L'article L. 121-17 du code des assurances prévoit quant à lui une forme d'obligation d'utilisation de l'indemnité d'assurance dommages bien délimitée. Cette obligation ne vaut qu'en cas de prise d'un arrêté communal et dans la seule limite des montants nécessaires à la réalisation des mesures de remises en état prescrites par cet arrêté. Cette interprétation de l'article L. 121-17 a été confirmée par plusieurs arrêts récents de la Cour de Cassation. Un arrêt du 18 avril 201962(*) précise à ce titre que « l'étendue de l'obligation d'affectation des indemnités (...) est limitée au montant de ces indemnités nécessaire à la réalisation des mesures de remises en état prescrites (...) par un arrêté du maire ».

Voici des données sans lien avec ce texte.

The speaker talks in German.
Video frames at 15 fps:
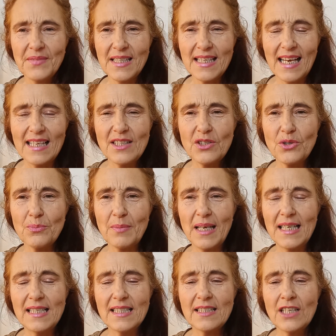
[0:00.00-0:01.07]
dich
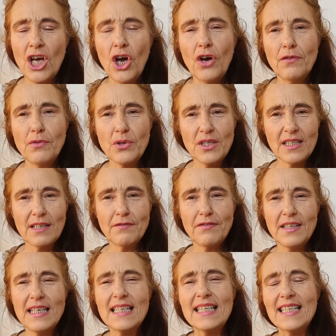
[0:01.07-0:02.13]
anzumelden, wo du dann
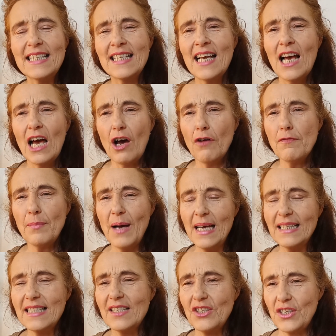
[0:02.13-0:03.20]
wirklich auf
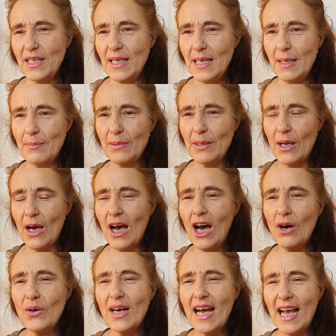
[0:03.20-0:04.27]
praktische Ebene
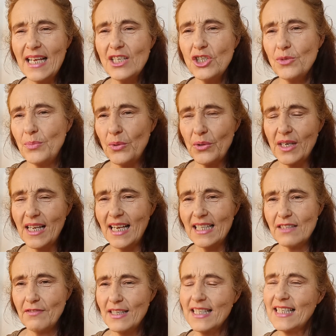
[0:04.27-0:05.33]
auch reinspüren
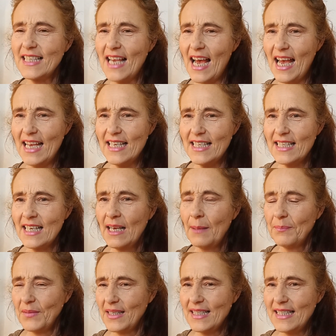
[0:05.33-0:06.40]
kann, was es heißt,
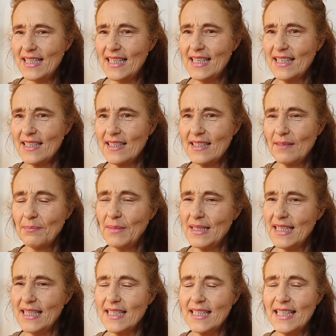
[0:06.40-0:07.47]
in diesen,
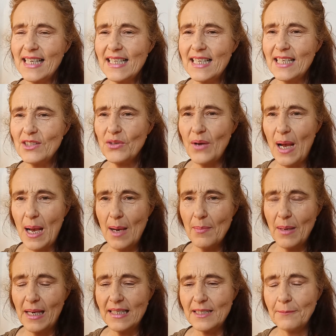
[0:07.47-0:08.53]
mit diesen Technik zu
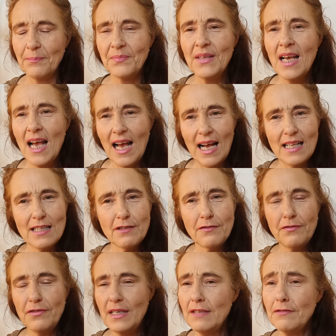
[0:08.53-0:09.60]
arbeiten,
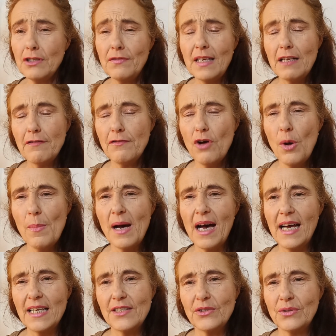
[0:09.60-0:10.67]
als eventuelle
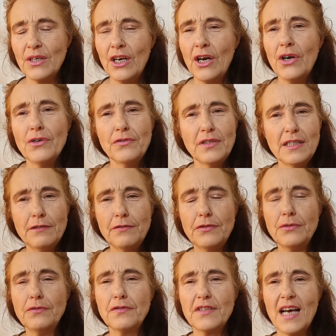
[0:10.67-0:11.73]
Vorbereitung für den
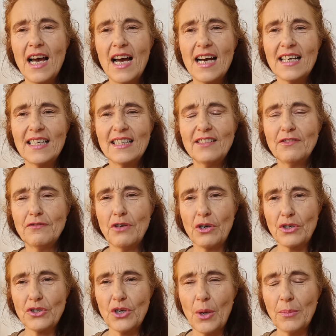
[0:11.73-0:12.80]

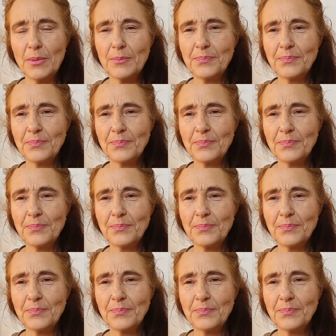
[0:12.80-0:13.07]
5-Tage-Workshop.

Certains contrats d'assurance peuvent inclure des clauses dites « d'utilisation de l'indemnisation ». Ces clauses visent à contraindre l'assuré à utiliser l'indemnité pour réparer ou remplacer le bien sinistré. Le Juge accepte ce type de clauses à condition qu'elles ne remettent pas en cause le principe général de libre affectation. L'exemple le plus répandu de ce type de clauses concerne « l'indemnité différée » en cas d'indemnisation « en valeur à neuf ». Dans cette hypothèse, le sinistré reçoit une première indemnité dite « immédiate » qui correspond à la valeur des biens endommagés et devant être remplacés, de laquelle est déduit un pourcentage correspondant à leur vétusté. Dans un deuxième temps, à condition qu'il justifie avoir réparé ou remplacé les biens endommagés, l'assuré reçoit alors une seconde indemnité dite « complémentaire » ou « différée » qui correspond à la valeur de la vétusté des biens sinistrés.

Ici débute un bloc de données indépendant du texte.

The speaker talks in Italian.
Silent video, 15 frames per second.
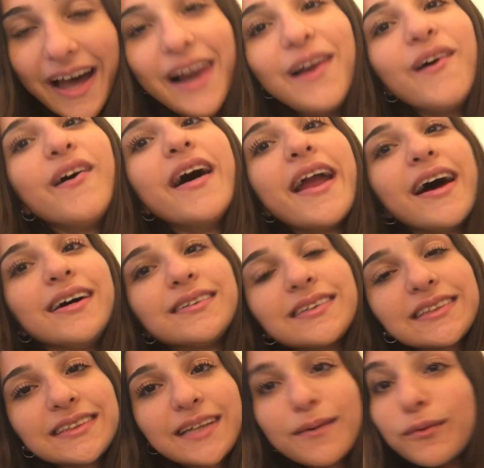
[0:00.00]
Allora,
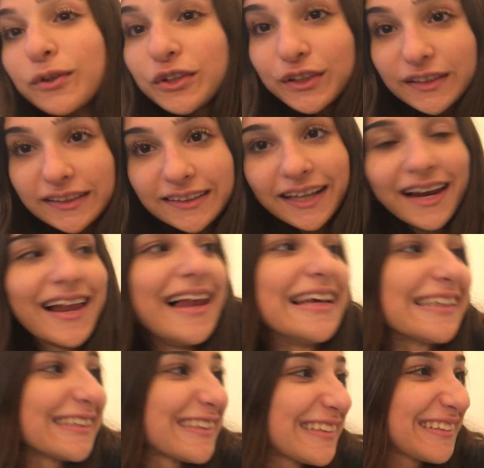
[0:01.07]
siamo usciti dalla
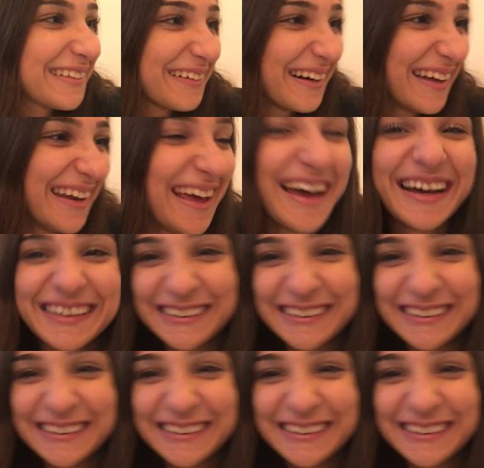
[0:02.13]
lezione,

Source : commission des finances du Sénat

Cependant, le rapporteur considère que cette dérogation est bien trop limitée et qu'il convient de rétablir, y compris dans le cadre du phénomène de RGA, le principe de libre utilisation de l'indemnité d'assurance qui prévalait à l'ordonnance du 8 février 2023.

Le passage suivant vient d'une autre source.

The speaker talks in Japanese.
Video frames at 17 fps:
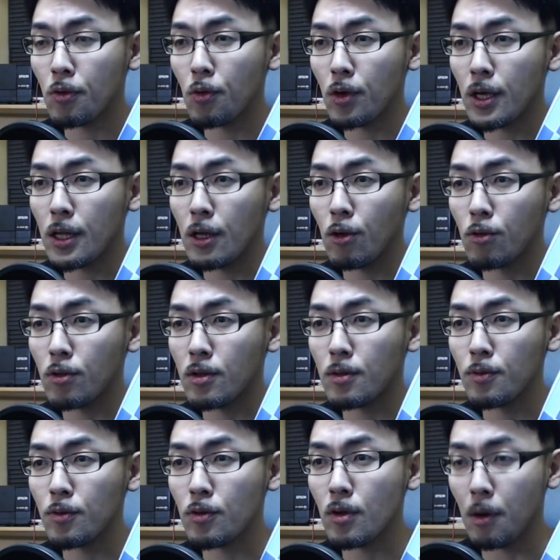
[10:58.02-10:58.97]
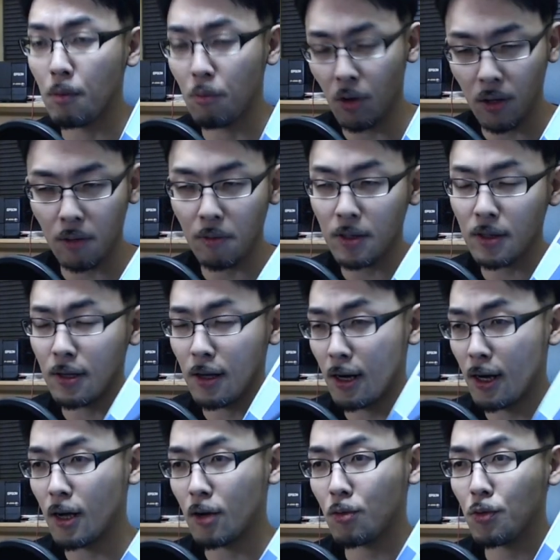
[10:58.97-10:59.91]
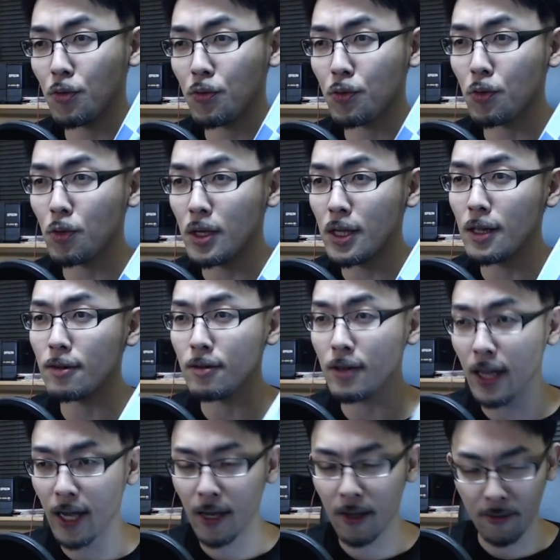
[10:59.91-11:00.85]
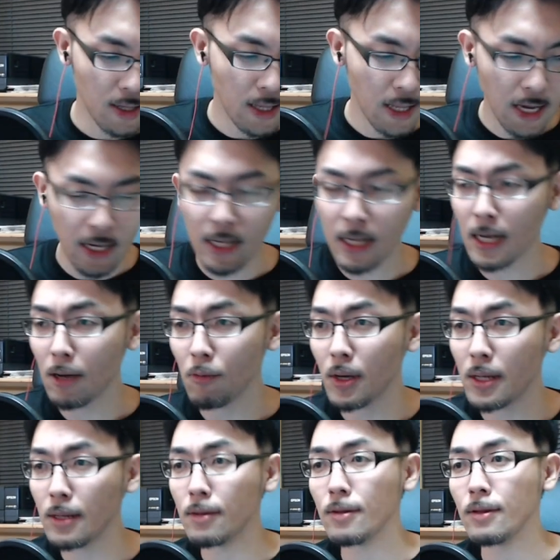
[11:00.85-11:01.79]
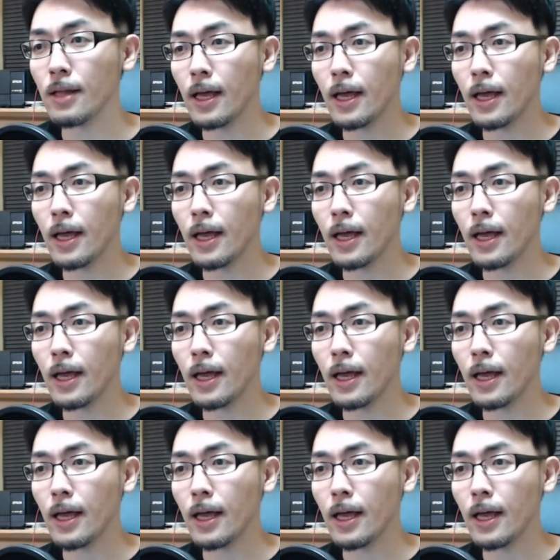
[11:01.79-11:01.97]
合計で4つ分ぐらいもらってますから、この袋いいですね。で、中はです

Le rapporteur a néanmoins bien conscience des effets indésirables, relevant de l'aléa moral notamment, qui peuvent résulter de ce principe. Il s'agit notamment de cas de figures dans lesquels des propriétaires vendraient ou mettraient en location des biens sinistrés qui n'auraient pas été remis en état selon les prescriptions de l'expertise. Pour éviter ces phénomènes, les propriétaires qui feraient le choix d'utiliser leur indemnisation pour déménager ailleurs devraient avoir l'obligation de céder leur bien à titre gracieux à la commune sur le territoire duquel il se trouve. Dans un deuxième temps, le fonds Barnier pourrait être mobilisé pour participer au financement des opérations de démolition et de remise en état des terrains concernés.

Recommandation : rétablir le principe de libre utilisation des indemnités d'assurance pour l'ensemble des sinistres provoqués par des catastrophes naturelles.


* 59 Rapport d'information n° 354 (2022-2023) de Mme Christine Lavarde fait au nom de la commission des finances sur le financement du risque de retrait gonflement des argiles et de ses conséquences sur le bâti.

* 60 En insérant dans le code des assurances les articles L. 125-2-1 à L. 125-2-4.

* 61 Décret n° 2024-82 du 5 février 2024 relatif aux conditions d'indemnisation des conséquences des désordres causés par le phénomène naturel de mouvements de terrain différentiels consécutifs à la sécheresse et à la réhydratation des sols.

* 62 Cass. 2e civ., 18 avr. 2019, n° 18-13.371.